Dan Agbese, a former editor-in-chief, Newswatch Magazine in his lecture on hate speech cautions that legislating against hate speech is not enough to protect vulnerable persons
By Anayo Ezugwu
Ahead of 2019 general elections, the League of Nigerian Columnists, LNC, has blamed the federal government for the advent of hate speeches across the country. The columnists’ unanimously condemned hate speech, insisting the media must be fair and non-partisan in its reportage.
Speaking at the at the inaugural lecture of the league in Lagos on the topic, ‘Hate Speech’ Dan Agbese, a former editor-in-chief, Newswatch Magazine and the guest speaker, said hate speech does not just happen. He said it is incubated and given expression when social circumstances make it possible.
He said hate speech is a dangerous product of profiling, which is used in inter and intra racial and ethnic groups, even as profiling could be seemed to be a mild joke. According to him, for anything to qualify as hate speech, it must be explicitly or implicitly directed at persons or group of persons who are different in terms of race, ethnicity religion or sexual orientation.
Agbese added that hate speech is usually intended to cause social, racial, ethnic or religious disharmony and incite violence at persons, or group of persons; it must include verbal and non-verbal communication. Hate speech, he noted must be calculated to injure or traumatise persons, or groups of persons for the purposes of causing the community in which they reside, to deny them their basic human rights and entitlements.
He restated that anti hate speech legislations alone couldn’t stop hate speech and sufficiently protect minority rights anywhere and everywhere.
On his part, Tola Adeniyi, the president, LNC, said hate speech originated from the current government at the centre. He regretted that signing the hate speech bill into law is geared towards guarding the press, those who will draw attention, those who would have spoken about the deficiency of the government and the failing of the government which is all open in the market.
“But they do not want people to speak against them, or shout about them. They feel they can say or talk about them, but we, Nigerians, will refuse that kind of nonsensical legislation,” he said.
In his address, Ray Ekpu, the former chief executive officer of Newswatch Communications Limited, said: “There are 26 countries out of 200 countries that have specific legislation on hate speech. That tells you that either those countries already have legislation that can take care of something that is close to hate speech or hate speech itself or they think that the society does not need any more of such legislation in an era where people are talking about free speech.

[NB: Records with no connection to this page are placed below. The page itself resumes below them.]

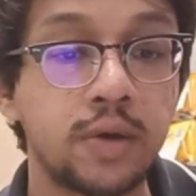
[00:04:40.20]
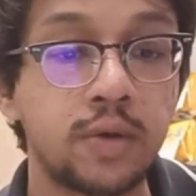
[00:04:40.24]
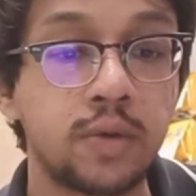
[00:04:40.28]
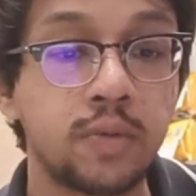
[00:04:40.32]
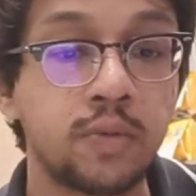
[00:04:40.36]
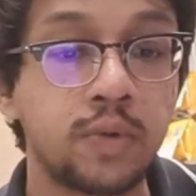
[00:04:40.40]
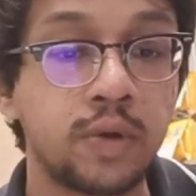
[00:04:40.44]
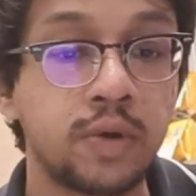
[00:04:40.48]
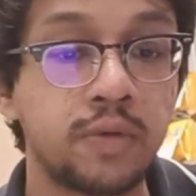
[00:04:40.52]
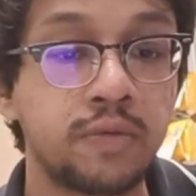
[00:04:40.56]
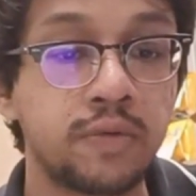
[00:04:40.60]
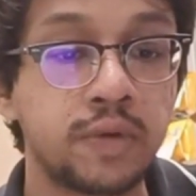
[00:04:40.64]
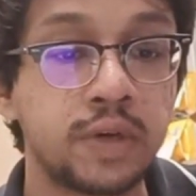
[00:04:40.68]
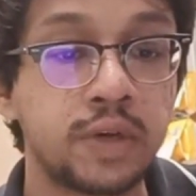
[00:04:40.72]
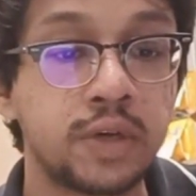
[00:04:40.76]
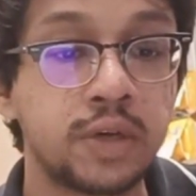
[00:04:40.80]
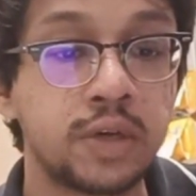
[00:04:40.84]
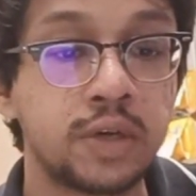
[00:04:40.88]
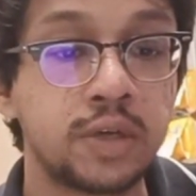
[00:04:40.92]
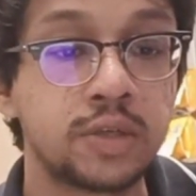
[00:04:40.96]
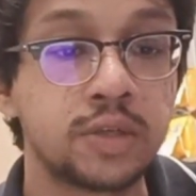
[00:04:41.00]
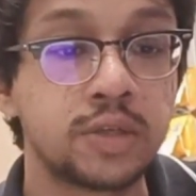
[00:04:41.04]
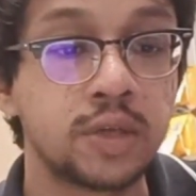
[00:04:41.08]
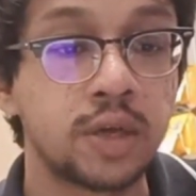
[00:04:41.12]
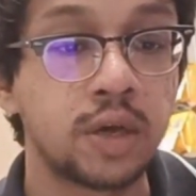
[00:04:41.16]
with
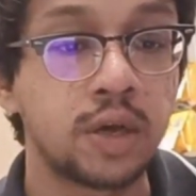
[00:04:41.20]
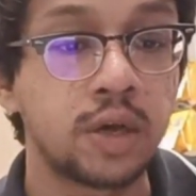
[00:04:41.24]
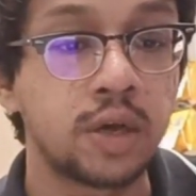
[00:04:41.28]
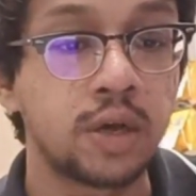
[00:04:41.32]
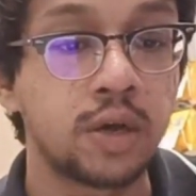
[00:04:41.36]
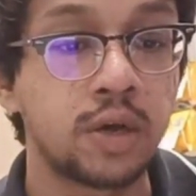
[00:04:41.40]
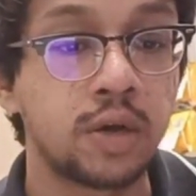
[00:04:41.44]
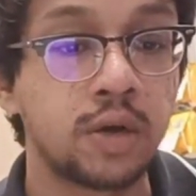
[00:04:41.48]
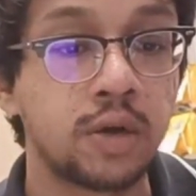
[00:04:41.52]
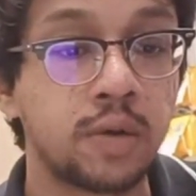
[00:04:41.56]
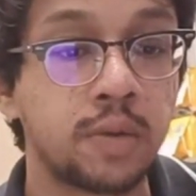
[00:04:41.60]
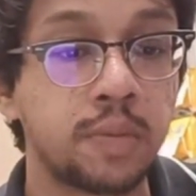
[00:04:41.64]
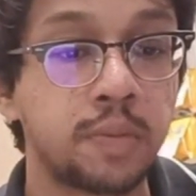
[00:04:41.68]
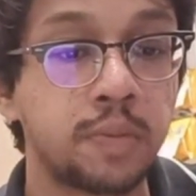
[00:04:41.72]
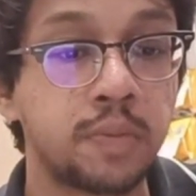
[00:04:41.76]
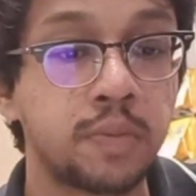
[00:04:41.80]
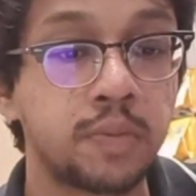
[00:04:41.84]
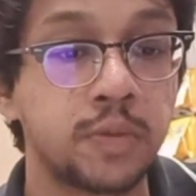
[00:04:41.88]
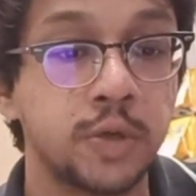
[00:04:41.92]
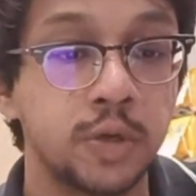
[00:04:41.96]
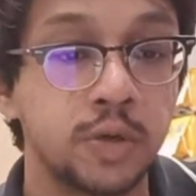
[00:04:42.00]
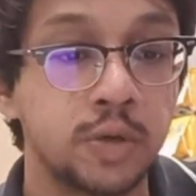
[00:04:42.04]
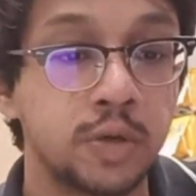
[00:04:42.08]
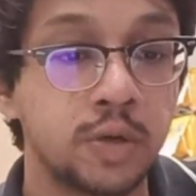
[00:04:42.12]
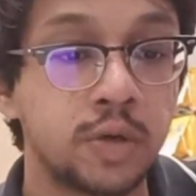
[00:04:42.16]
his
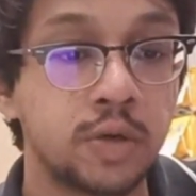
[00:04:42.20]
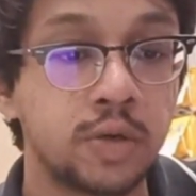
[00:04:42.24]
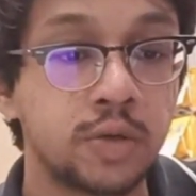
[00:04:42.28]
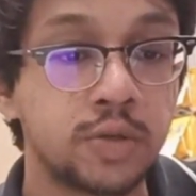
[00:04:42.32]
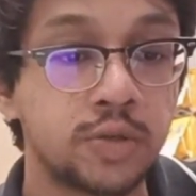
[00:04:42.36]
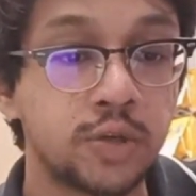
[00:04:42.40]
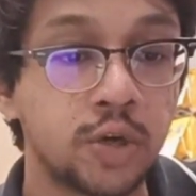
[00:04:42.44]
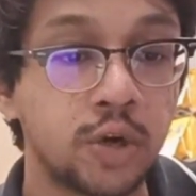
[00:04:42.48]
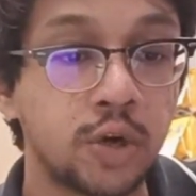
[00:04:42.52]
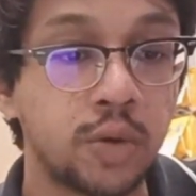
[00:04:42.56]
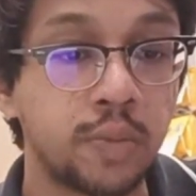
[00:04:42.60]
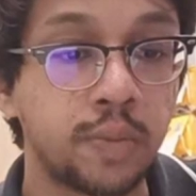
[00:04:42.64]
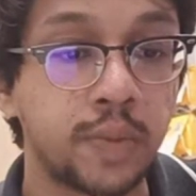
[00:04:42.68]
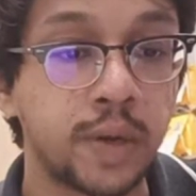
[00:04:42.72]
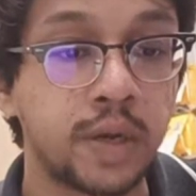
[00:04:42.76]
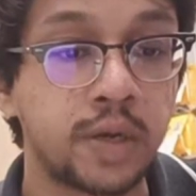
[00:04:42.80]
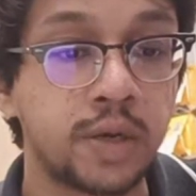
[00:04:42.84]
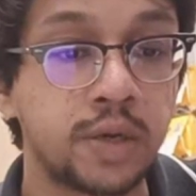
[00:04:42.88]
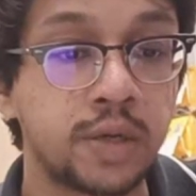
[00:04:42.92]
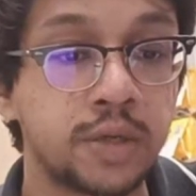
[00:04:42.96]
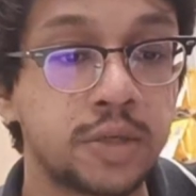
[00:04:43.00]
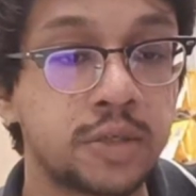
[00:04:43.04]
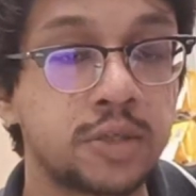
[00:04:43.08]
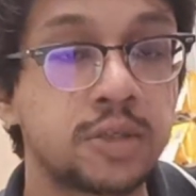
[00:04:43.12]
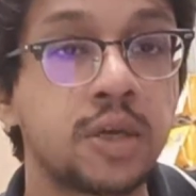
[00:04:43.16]
job,
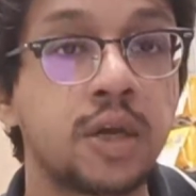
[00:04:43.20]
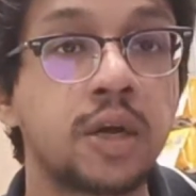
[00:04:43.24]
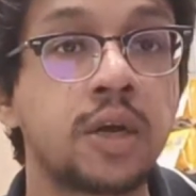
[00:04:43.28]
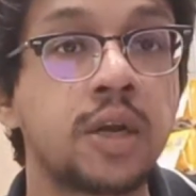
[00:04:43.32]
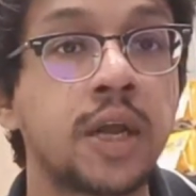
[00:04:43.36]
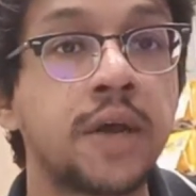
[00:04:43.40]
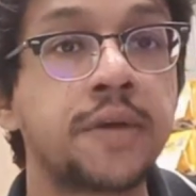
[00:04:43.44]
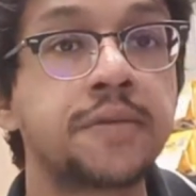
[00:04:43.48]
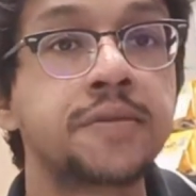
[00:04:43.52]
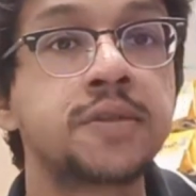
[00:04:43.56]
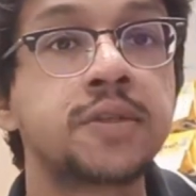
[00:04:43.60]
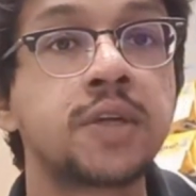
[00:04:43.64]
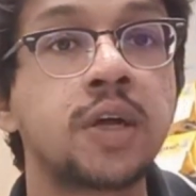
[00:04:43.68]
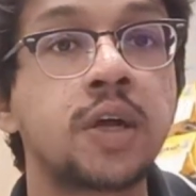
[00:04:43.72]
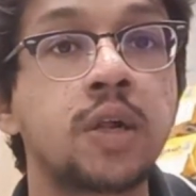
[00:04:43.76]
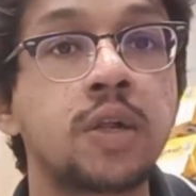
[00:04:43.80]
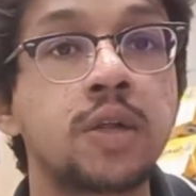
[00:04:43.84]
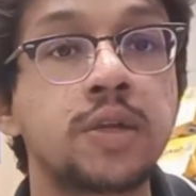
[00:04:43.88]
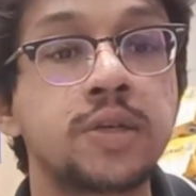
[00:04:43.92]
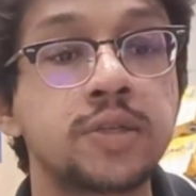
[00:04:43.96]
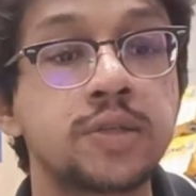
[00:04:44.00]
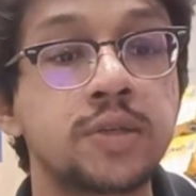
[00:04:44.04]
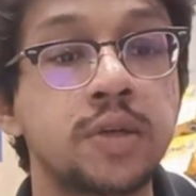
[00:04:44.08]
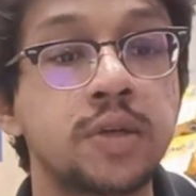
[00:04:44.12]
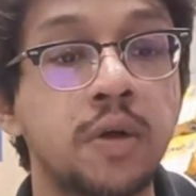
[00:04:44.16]
and his lifestyle
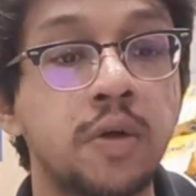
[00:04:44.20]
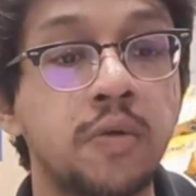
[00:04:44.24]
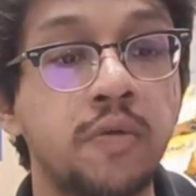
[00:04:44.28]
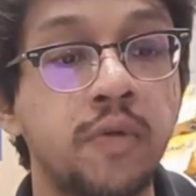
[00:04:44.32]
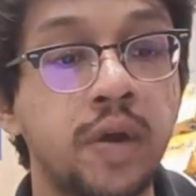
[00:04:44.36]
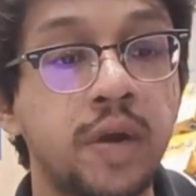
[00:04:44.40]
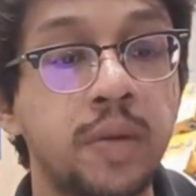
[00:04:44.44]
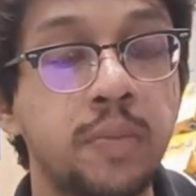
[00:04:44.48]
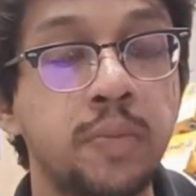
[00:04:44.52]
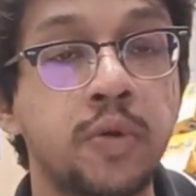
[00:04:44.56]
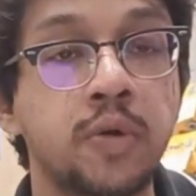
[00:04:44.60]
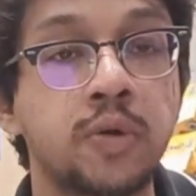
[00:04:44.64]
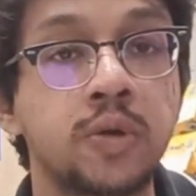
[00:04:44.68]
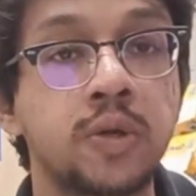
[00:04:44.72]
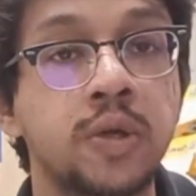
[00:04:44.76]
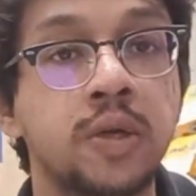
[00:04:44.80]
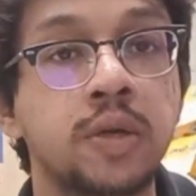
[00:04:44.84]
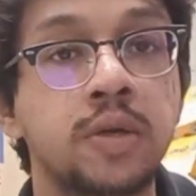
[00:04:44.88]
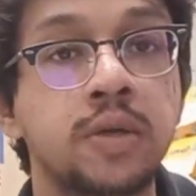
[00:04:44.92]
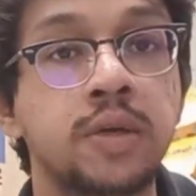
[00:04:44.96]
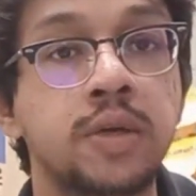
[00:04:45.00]
is very modern.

“They also might say that they do not want any more imposition particularly in countries like Africa where normal things are turning to abnormal things. In Africa, South Africa has legislation on hate speech; I do not know if there is any other African country but of course we know the peculiarity of South Africa and even with that legislation, you have xenophobia there.
“What is the government doing about it? So there is a difference between having legislation and implementing it. I was in South Africa and I heard the kind of propaganda that was going on there. They will say, well you know when we drive the white men away, we will take over their gold mines and swimming pools. Those things did not happen and they haven’t happened that is why we have the crisis,” he said.